Book Titles that reference other Literature

Mary Higgins Clark wrote four Christmas mysteries (two with daughter Carol) called:

Silent Night
All Throught the Night
Deck The Halls
He Sees You When You’re Sleeping

Stephen Fry’s autobiography is called Moab is my Washpot, which is a line from one of the Psalms (actually, Google tells me it’s in both 60 and 108).

Amazing and amusing. Reminds me of the days when I and smoking buddies would say “the world is my ashtray.”

The Curious Incident of the Dog in the Night-Time by Mark Haddon references Sherlock Holmes.

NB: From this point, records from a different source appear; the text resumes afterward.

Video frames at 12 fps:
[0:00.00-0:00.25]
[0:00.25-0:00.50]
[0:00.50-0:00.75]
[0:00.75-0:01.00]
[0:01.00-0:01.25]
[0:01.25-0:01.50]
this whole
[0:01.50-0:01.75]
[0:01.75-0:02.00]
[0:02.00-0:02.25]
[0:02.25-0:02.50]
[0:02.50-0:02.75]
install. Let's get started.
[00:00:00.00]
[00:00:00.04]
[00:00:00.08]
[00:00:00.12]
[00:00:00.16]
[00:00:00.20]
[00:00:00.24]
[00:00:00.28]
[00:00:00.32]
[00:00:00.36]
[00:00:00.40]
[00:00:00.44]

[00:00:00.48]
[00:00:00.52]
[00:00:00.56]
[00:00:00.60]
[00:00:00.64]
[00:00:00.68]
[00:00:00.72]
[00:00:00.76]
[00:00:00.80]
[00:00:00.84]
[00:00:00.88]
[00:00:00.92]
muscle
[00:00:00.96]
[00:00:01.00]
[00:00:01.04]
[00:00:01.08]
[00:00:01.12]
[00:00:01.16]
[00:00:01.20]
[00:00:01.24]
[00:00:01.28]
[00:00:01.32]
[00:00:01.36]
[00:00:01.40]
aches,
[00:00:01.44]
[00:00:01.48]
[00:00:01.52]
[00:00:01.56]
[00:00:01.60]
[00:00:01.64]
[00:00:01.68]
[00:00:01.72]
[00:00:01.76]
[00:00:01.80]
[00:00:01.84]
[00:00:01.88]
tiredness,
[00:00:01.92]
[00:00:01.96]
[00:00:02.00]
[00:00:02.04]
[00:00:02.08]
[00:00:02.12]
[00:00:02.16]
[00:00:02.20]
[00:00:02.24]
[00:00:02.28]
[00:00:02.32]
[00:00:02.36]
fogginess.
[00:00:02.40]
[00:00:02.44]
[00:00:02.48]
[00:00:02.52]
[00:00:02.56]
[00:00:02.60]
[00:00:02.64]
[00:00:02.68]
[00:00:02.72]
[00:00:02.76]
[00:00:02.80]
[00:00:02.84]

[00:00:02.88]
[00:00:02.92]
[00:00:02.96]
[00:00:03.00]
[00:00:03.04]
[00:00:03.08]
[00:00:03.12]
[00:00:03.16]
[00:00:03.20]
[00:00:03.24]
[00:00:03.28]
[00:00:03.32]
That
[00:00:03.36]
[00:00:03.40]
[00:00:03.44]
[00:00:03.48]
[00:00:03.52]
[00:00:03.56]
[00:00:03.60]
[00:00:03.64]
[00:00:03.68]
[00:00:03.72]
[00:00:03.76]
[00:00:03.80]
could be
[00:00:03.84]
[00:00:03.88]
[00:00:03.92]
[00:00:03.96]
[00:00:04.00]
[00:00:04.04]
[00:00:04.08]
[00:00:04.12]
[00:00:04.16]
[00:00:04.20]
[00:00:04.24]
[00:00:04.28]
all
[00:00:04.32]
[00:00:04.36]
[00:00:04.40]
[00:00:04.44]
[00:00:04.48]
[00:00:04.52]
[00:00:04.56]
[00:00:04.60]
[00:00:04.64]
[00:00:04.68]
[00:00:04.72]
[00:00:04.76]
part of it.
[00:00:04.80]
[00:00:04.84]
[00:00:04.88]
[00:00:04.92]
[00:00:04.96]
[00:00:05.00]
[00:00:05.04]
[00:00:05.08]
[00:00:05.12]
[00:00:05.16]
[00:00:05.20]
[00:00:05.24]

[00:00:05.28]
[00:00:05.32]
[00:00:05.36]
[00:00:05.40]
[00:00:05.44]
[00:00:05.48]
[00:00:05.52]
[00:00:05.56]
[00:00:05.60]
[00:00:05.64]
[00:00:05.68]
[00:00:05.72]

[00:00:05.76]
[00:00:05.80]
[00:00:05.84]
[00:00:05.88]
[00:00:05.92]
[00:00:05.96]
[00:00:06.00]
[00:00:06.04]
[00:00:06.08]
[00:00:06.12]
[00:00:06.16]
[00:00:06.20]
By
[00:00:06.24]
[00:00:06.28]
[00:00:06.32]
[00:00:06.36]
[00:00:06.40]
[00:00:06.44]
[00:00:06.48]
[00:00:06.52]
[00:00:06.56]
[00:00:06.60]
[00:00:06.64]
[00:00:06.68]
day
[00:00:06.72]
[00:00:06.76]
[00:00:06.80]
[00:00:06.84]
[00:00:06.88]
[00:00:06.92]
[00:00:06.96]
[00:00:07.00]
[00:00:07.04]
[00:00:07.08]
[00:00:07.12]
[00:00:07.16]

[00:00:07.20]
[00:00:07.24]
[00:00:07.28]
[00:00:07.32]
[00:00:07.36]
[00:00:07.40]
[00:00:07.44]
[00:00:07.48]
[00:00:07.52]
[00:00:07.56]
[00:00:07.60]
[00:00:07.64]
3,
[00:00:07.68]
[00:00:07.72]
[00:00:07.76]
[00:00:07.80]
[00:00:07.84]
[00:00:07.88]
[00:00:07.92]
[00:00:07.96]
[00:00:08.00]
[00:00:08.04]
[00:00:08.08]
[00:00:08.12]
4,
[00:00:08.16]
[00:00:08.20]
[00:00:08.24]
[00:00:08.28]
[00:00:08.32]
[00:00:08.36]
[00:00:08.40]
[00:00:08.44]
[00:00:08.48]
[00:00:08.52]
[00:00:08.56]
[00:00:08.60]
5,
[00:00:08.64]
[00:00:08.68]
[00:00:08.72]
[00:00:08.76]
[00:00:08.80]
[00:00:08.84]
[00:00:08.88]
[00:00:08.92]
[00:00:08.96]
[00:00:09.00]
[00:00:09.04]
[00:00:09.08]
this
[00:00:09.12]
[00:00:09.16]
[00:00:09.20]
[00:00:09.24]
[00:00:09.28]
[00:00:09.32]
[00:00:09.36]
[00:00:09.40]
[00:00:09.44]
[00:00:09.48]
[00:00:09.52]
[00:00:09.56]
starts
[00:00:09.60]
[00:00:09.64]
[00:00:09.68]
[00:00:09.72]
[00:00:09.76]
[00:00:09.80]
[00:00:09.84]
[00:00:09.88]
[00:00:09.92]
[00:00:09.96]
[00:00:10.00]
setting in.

Patrick O’Brian’s *The Wine-Dark Sea *(part of the Master and Commander series) takes its title from Homer (or an English translation therof).

Lord of the Flies is a Biblical reference, being a literal translation of the name Beelzebub (a god of the Philistines), also later used as another name for Satan.

James Heriot’s stories of his life as a vet were marketed in the US using lines from an English Hymn, the titles taken from the lyrics:

All Things Bright and Beautiful
All Creatures Great and Small
All Things Wise and Wonderful
(as the lines appear in the song; the books were issued in a different order).

Achebe’s Things Fall Apart takes its title from Yeats’s “The Second Coming.”

There was also a 4th book, The Lord God Made Them All.

The “Battle Hymn of the Republic” presumably got the image (if not the exact words) from the Book of Revelation:

And Revelation in turn seems to have been referring back to the 63rd chapter of Isaiah:

F. Scott Fitzgerald’s Tender Is the Night comes from the Keats poem Ode to a Nightingale:

…Away! away! for I will fly to thee,
Not charioted by Bacchus and his pards,
But on the viewless wings of Poesy,
Though the dull brain perplexes and retards:
Already with thee! tender is the night,
And haply the Queen-Moon is on her throne,
Cluster’d around by all her starry Fays
But here there is no light,
Save what from heaven is with the breezes blown
Through verdurous glooms and winding mossy ways…

Oh, and All the King’s Men by Robert Penn Warren is from “Humpty-Dumpty”.

Later, the book and subsequent movie All the President’s Men, about Watergate, also alluded to the old nursery rhyme.

Ernest Dowson, Non sum qualis eram bonae sub regno Cynarae

Dowson also graced us with Days of Wine and Roses

An instance of a movie title coming from a poem is Splendor in the Grass.

Mark Harris’ **Bang the Drum Slowly ** takes it’s title from the western folk song that’s used in the novel.

The title of William Styron’s Darkness Visible comes from Milton’s “Paradise Lost.” Darkness Visible is about Styron’s battle with depression, and the quote from “Paradise Lost,” which is a description of hell, is quite appropriate:

A dungeon horrible, on all sides round,
As one great furnace flamed; yet from those flames
No light; but rather darkness visible
Served only to discover sights of woe,
Regions of sorrow, doleful shades, where peace
And rest can never dwell, hope never comes
That comes to all, but torture without end…

Robert Penn Warren’s novel World Enough and Time echoes the poem To His Coy Mistress by Andrew Marvell.

Just from Shakespeare alone, I get…

  1. Stephen AMbrose’s “Band of Brothers”
  2. Frederick Forsyth’s “The Dogs of War”
  3. Anthony Burgess’ “Nothing Like the Sun”
  4. Faulkner’s “The Sound and the Fury” (from Macbeth’s soliloquy on life: “It is a tale told by an idiot, full of sound and fury, signifying nothing.”
  5. John Steinbeck’s “Winter of Our Discontent”
  6. Alistair McLean’s “Where Eagles Dare”

For that matter, Robert B. Parker’s Spenser novels often have literary titles.

  1. “A Catskill Eagle” is from a passage in Melville’s “Moby Dick.”
  2. “Pale Kings and Princes” comes from Keats’ poem “La Belle Dame San Merci”

“Fear and Loathing in Las Vegas” is taken from Tolstoy

'Cept for the Vegas part. I don’t thing Tolstoy had been to Vegas.

Thomas Gray is hardly remenbered but for his “Elegy written in a Country Church-yard”,
which yielded two titles :

The boast of heraldry, the pomp of power,
And all that beauty, all that wealth e’er gave,
Awaits alike th’ inevitable hour:-
The paths of glory lead but to the grave.

Far from the madding crowd’s ignoble strife,
Their sober wishes never learn’d to stray;
Along the cool sequester’d vale of life
They kept the noiseless tenour of their way.

The first was used for Humphrey Cobb’s book (later made into a movie), and the second by Thomas Hardy.